Exercise>
When you copy the data, keep every word exactly as it is and leave the pictures out.

*** Material supplied

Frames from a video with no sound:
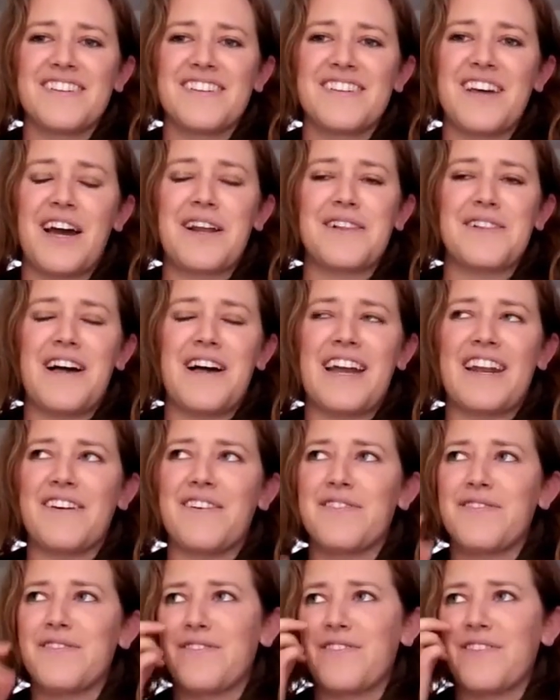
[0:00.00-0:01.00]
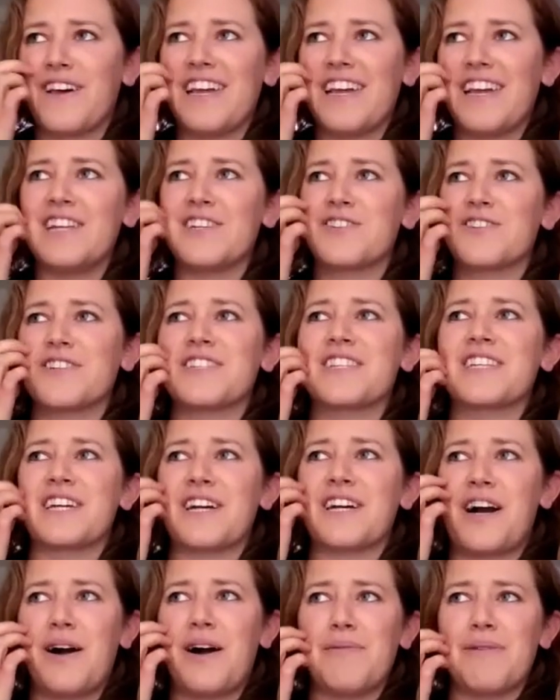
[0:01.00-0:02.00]
got a lot of
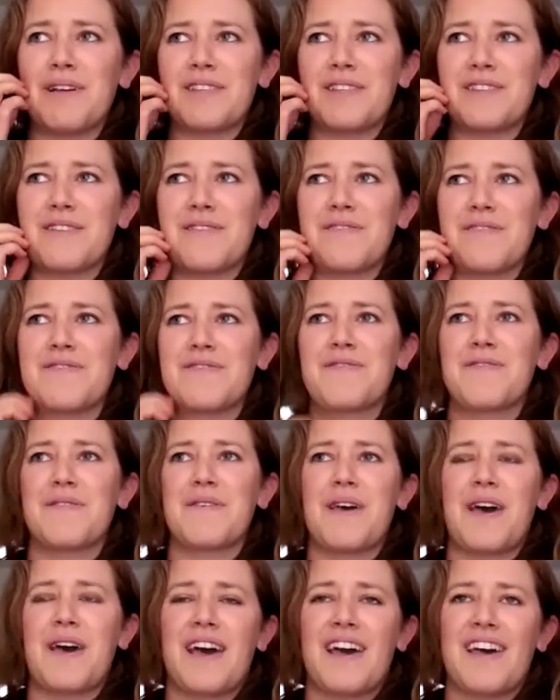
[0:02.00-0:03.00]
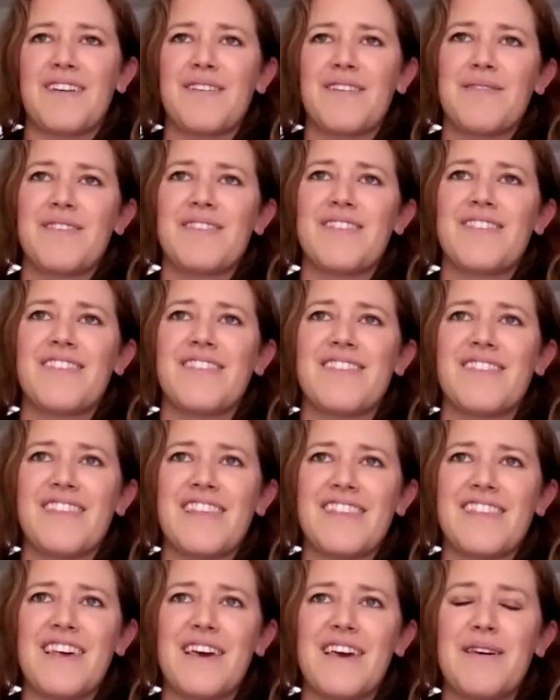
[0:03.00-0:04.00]
interesting comments of uh,
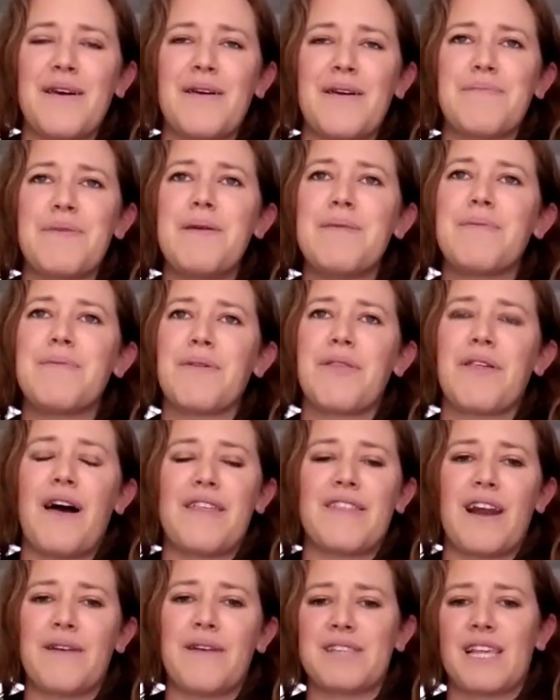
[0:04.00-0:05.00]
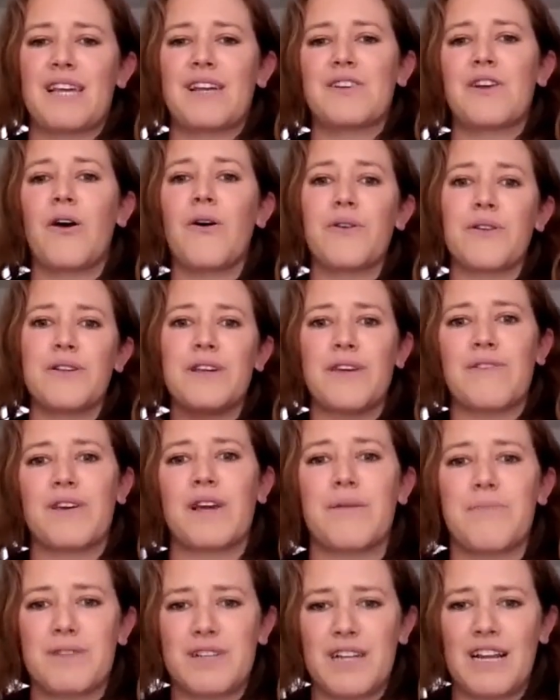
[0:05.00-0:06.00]
that, and people thought that I was like totally giving
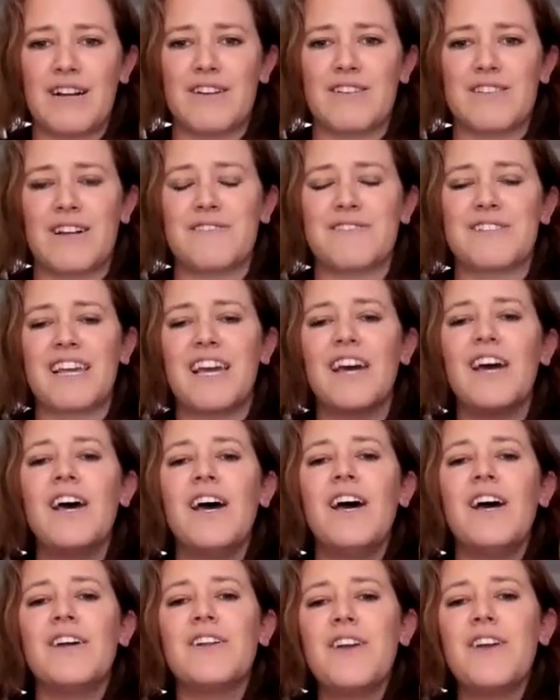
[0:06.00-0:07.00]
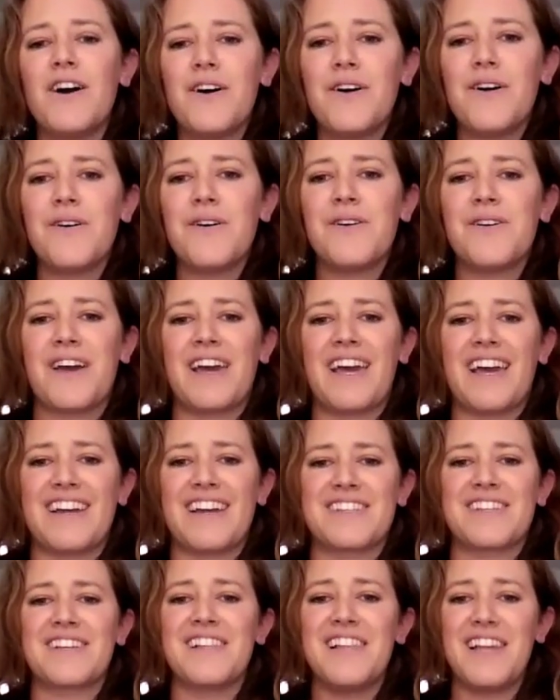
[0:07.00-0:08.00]
up retainers, and I was like, no, okay,
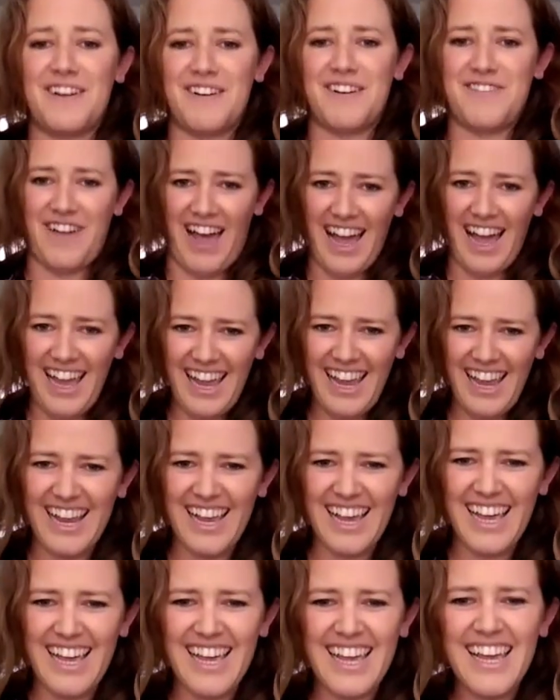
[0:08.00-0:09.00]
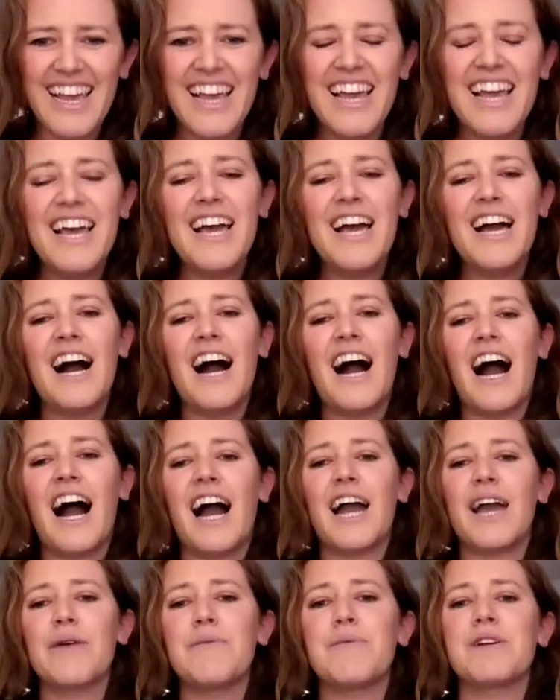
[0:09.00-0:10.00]
to clarify,
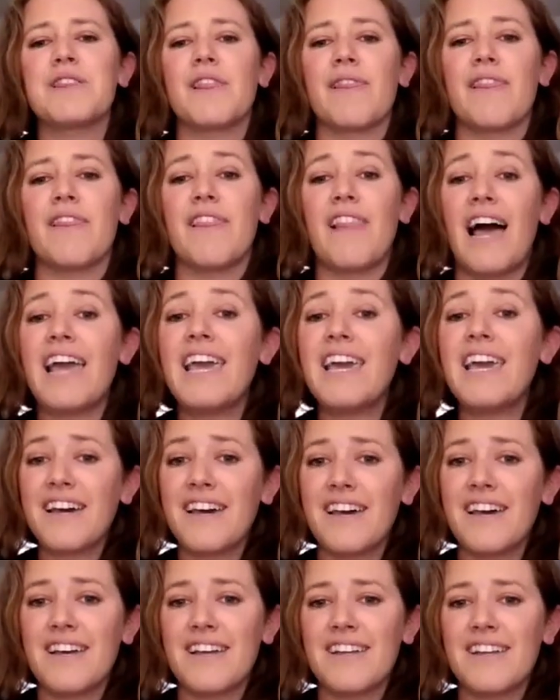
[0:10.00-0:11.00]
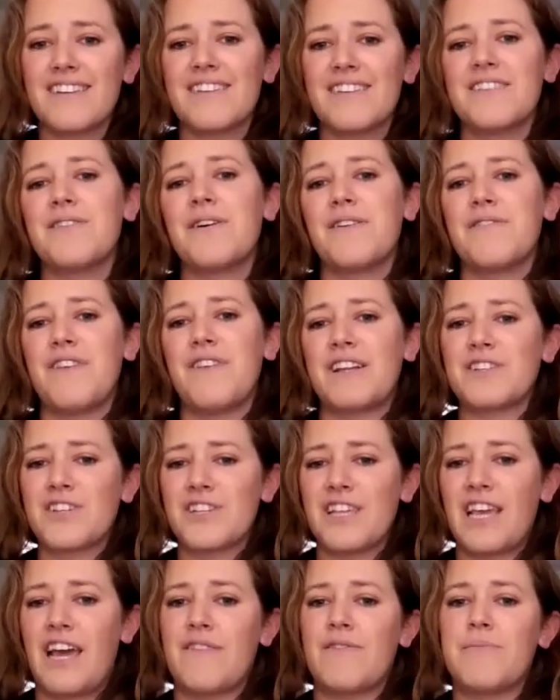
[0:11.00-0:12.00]
I would like to
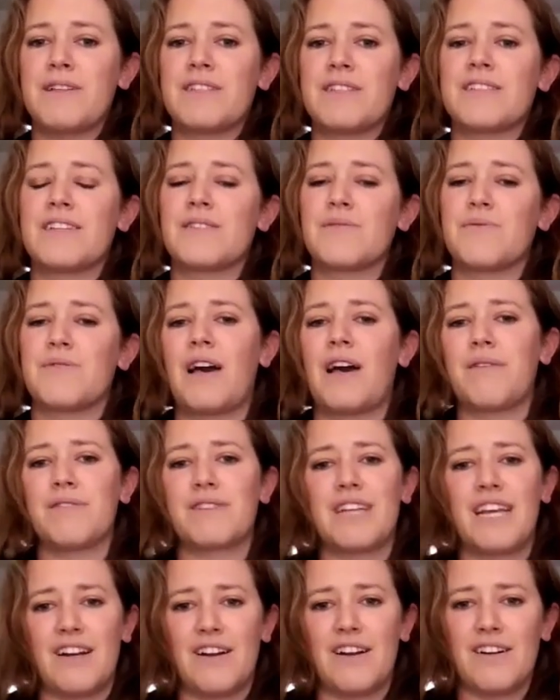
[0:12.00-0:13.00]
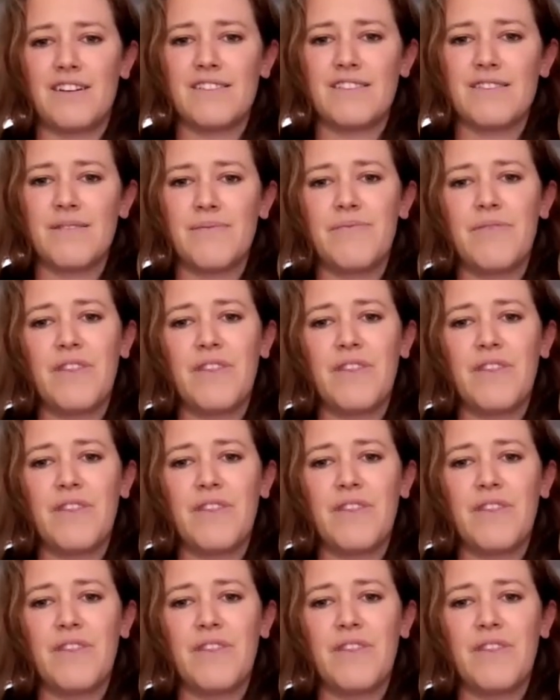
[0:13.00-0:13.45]
eventually have a business without retainers.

******

Reply>
Frames from a video with no sound:
[0:00.00-0:01.00]
[0:01.00-0:02.00]
got a lot of
[0:02.00-0:03.00]
[0:03.00-0:04.00]
interesting comments of uh,
[0:04.00-0:05.00]
[0:05.00-0:06.00]
that, and people thought that I was like totally giving
[0:06.00-0:07.00]
[0:07.00-0:08.00]
up retainers, and I was like, no, okay,
[0:08.00-0:09.00]
[0:09.00-0:10.00]
to clarify,
[0:10.00-0:11.00]
[0:11.00-0:12.00]
I would like to
[0:12.00-0:13.00]
[0:13.00-0:13.45]
eventually have a business without retainers.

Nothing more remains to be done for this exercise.